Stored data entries

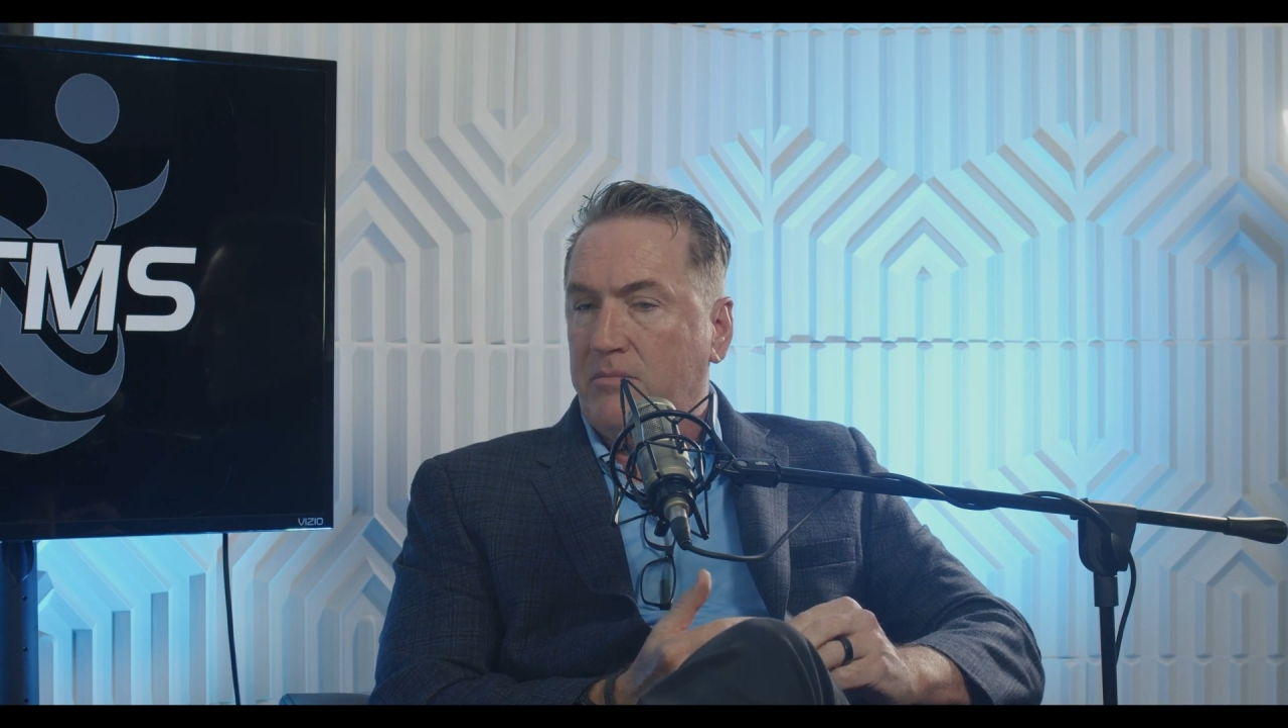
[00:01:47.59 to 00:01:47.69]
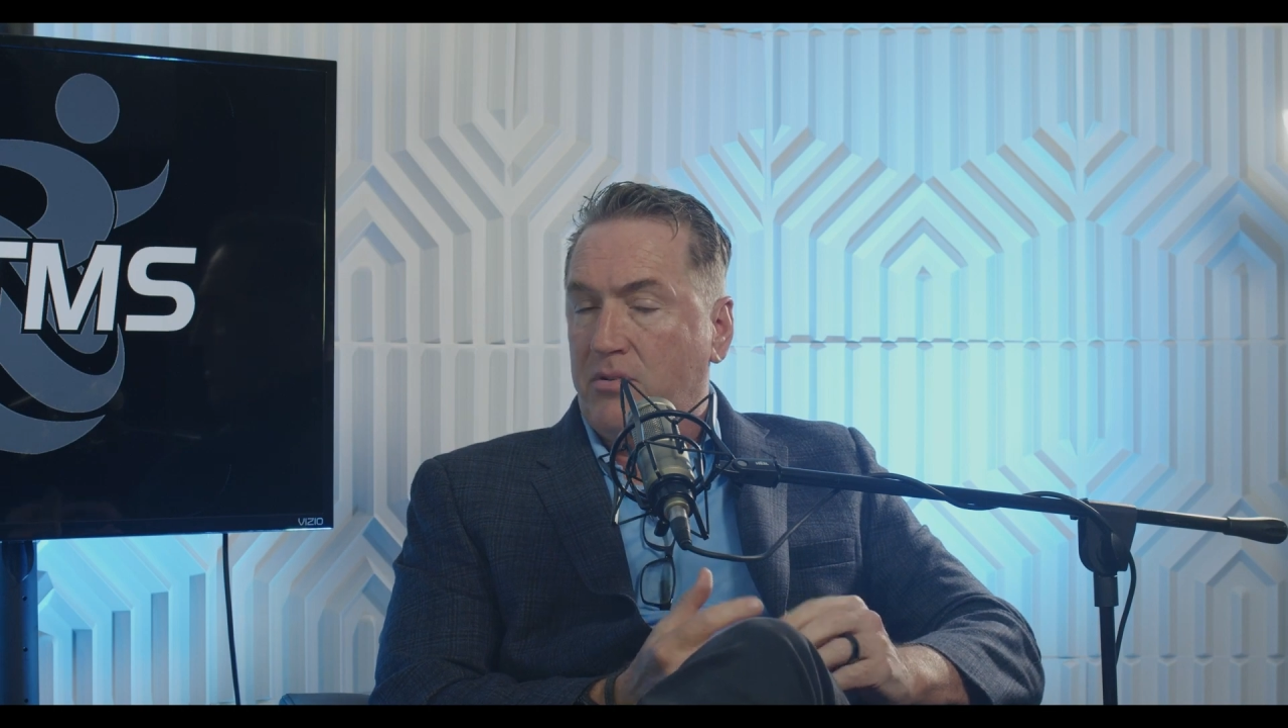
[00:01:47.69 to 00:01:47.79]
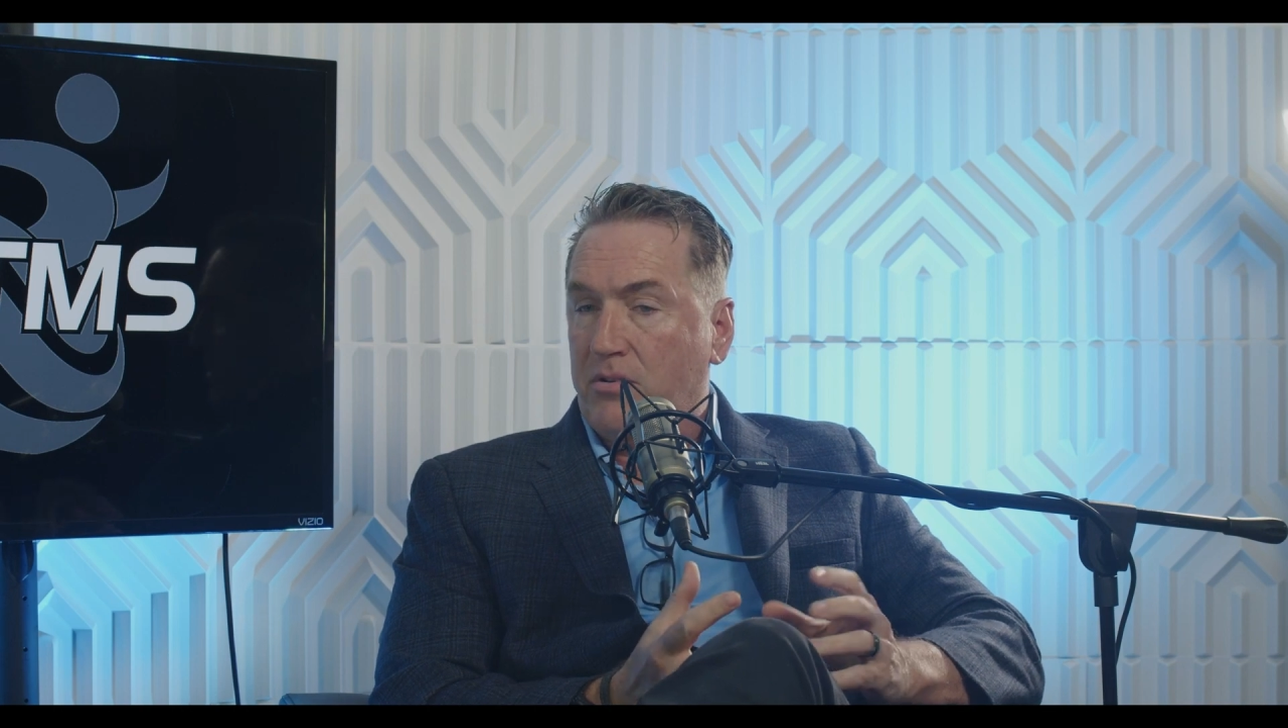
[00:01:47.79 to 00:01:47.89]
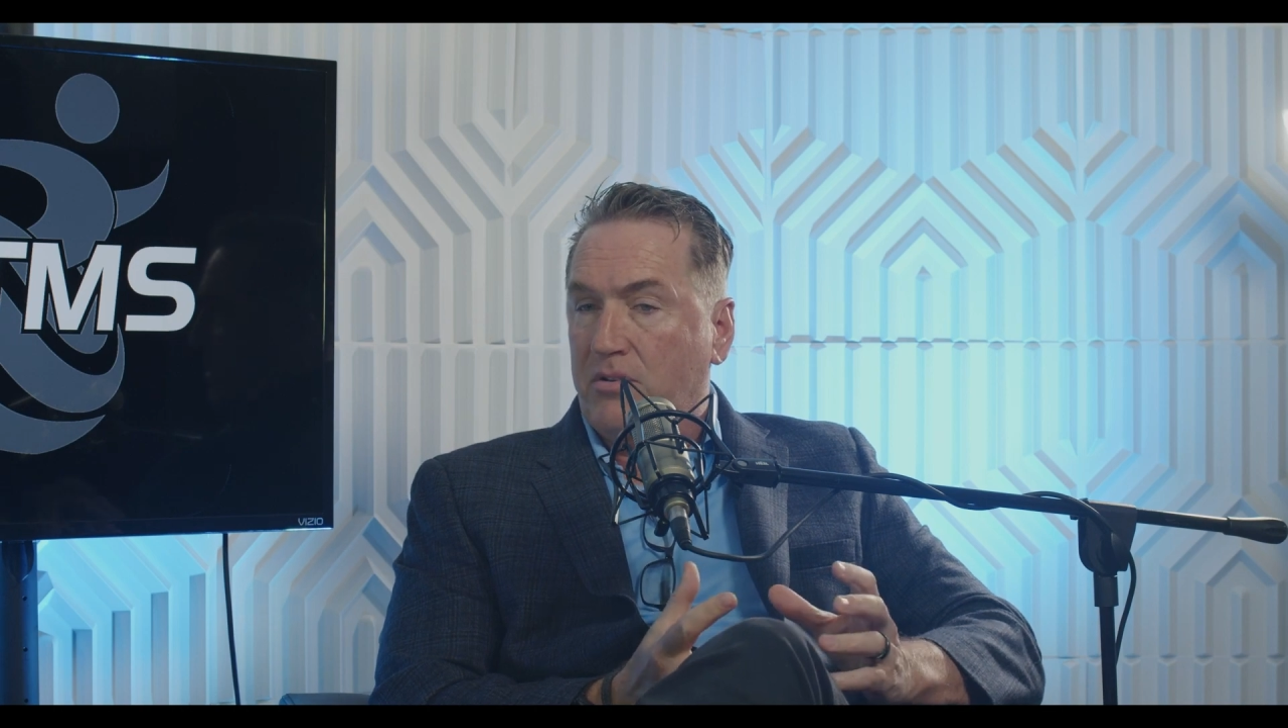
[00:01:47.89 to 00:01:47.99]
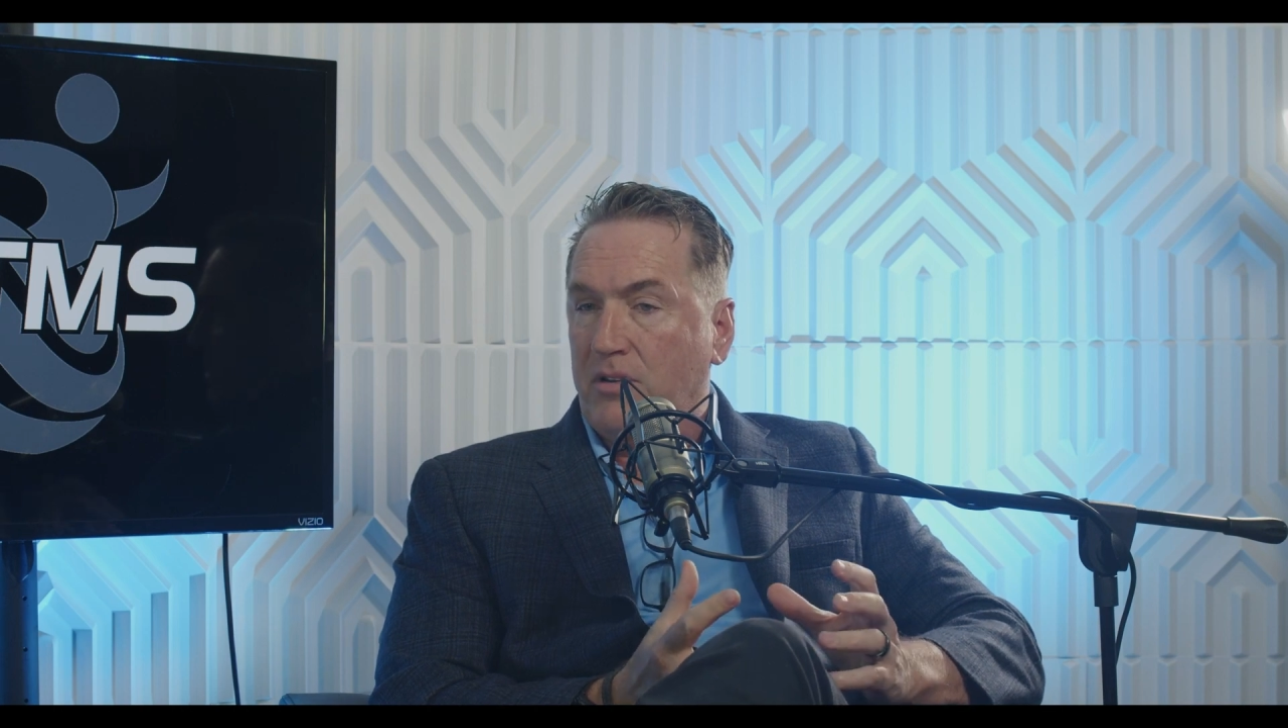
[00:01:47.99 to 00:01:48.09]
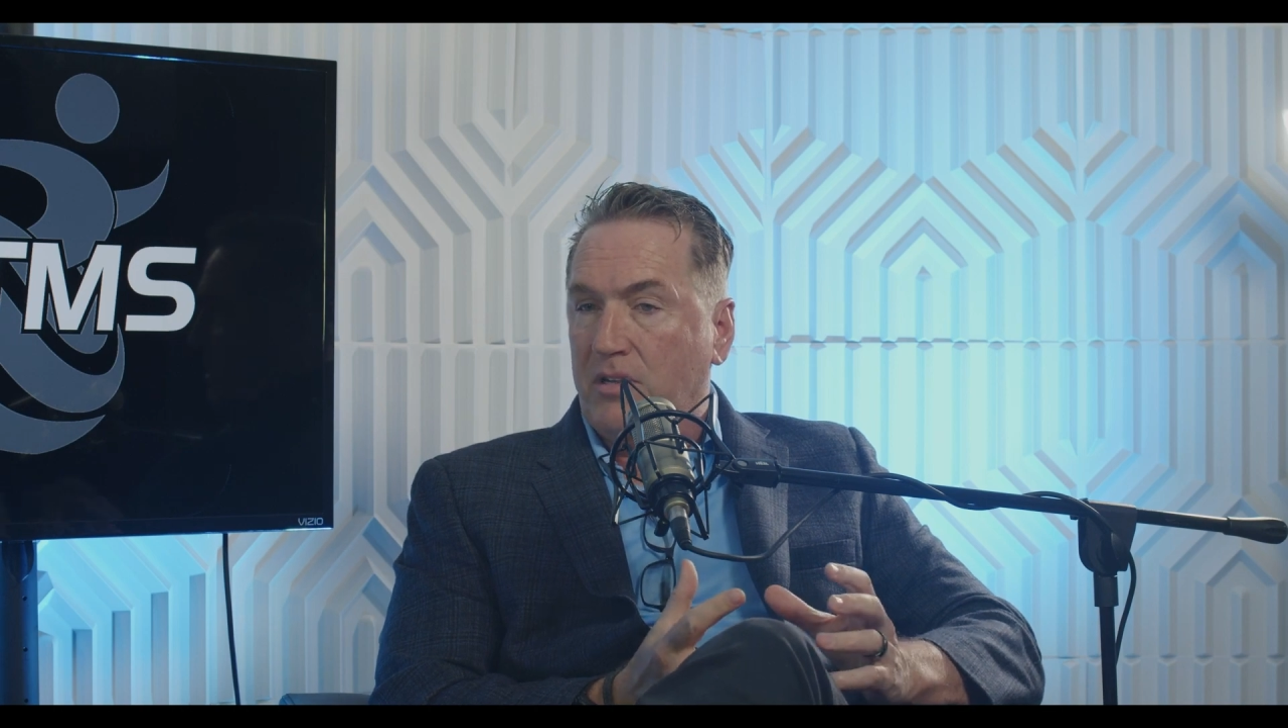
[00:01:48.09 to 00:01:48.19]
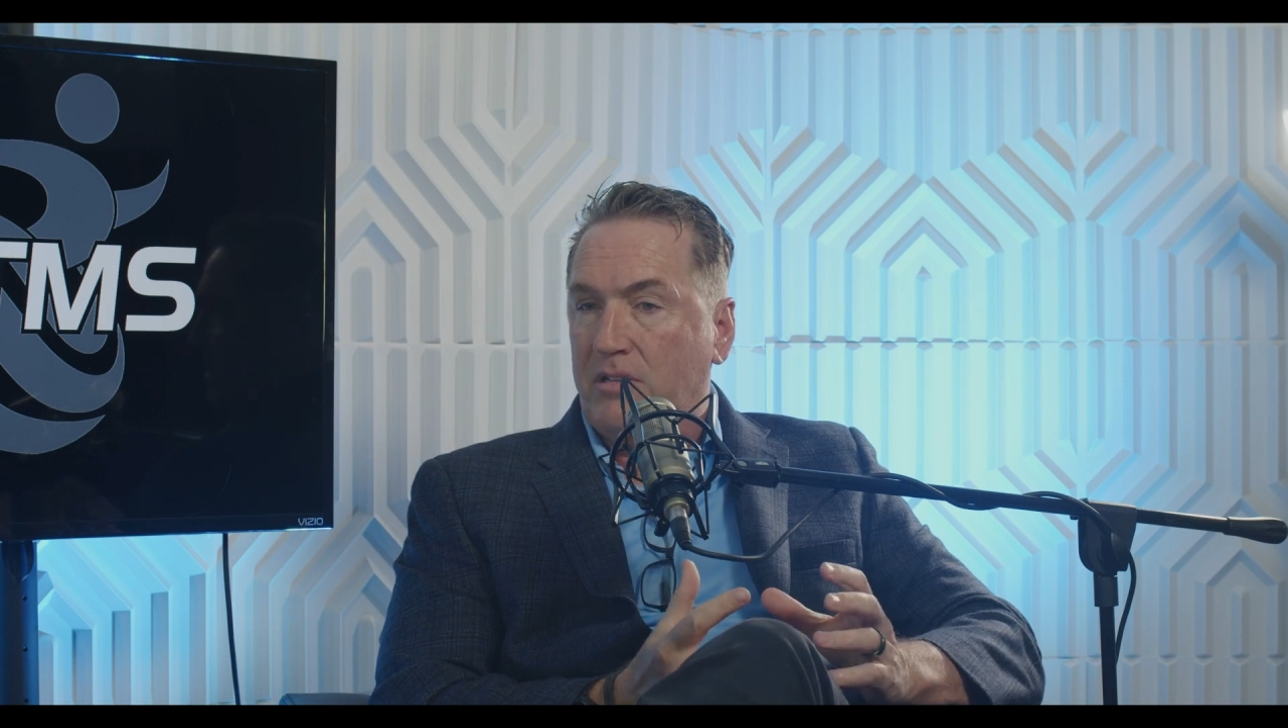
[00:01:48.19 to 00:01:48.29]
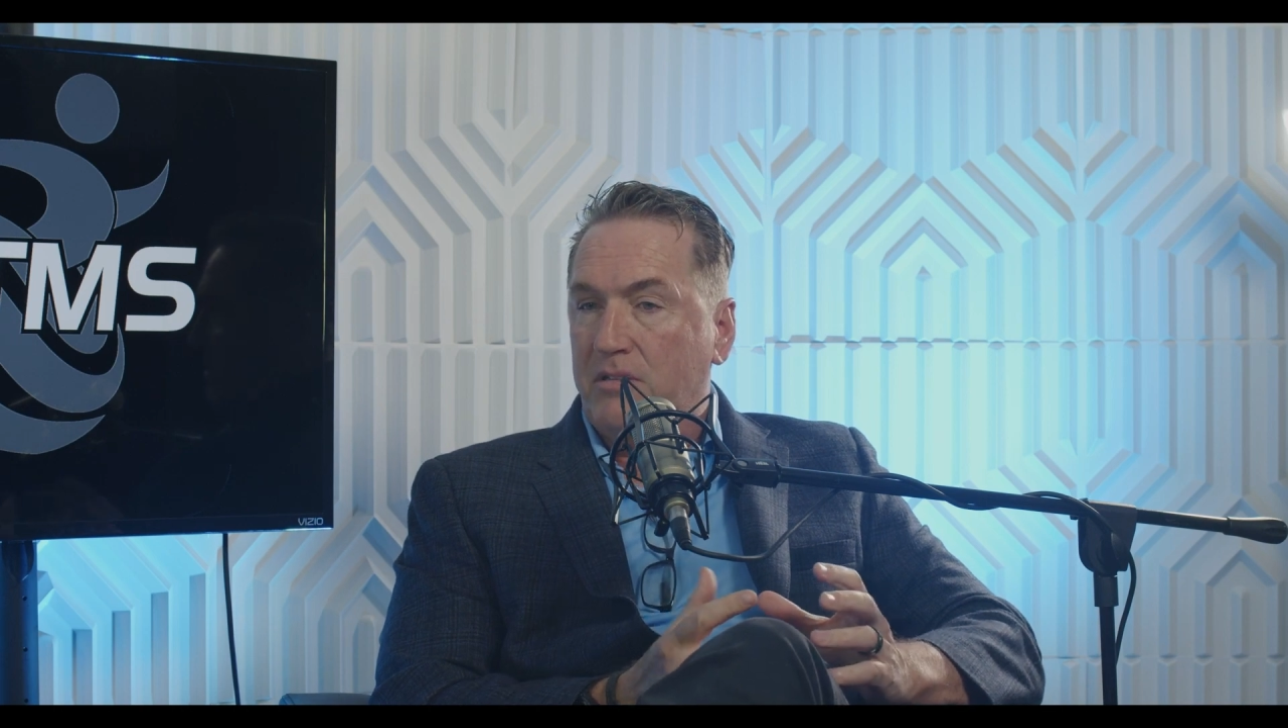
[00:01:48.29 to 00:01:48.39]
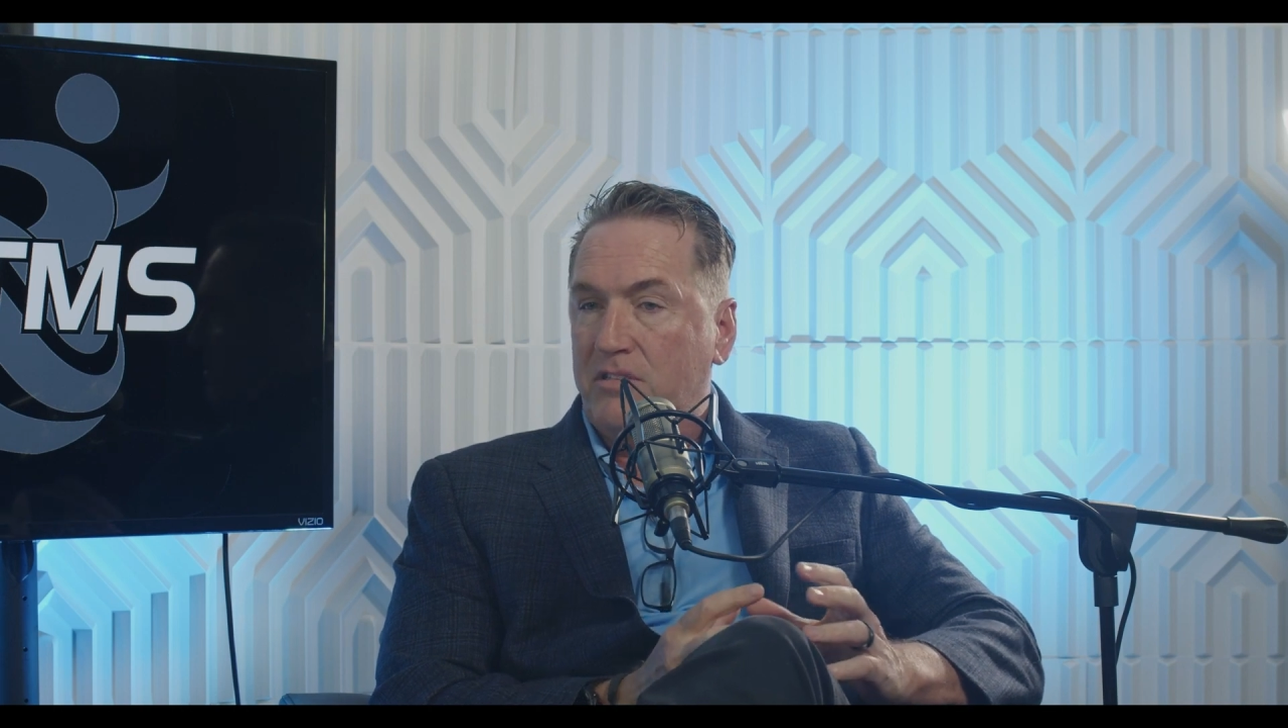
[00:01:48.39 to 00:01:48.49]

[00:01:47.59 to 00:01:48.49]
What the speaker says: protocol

Try it: The line containing "[00:01:48.39 to 00:01:48.49]" marks the start; retype it and each line after it through the end of the records above, exactly.

Result for this exercise:
[00:01:48.39 to 00:01:48.49]

[00:01:47.59 to 00:01:48.49]
What the speaker says: protocol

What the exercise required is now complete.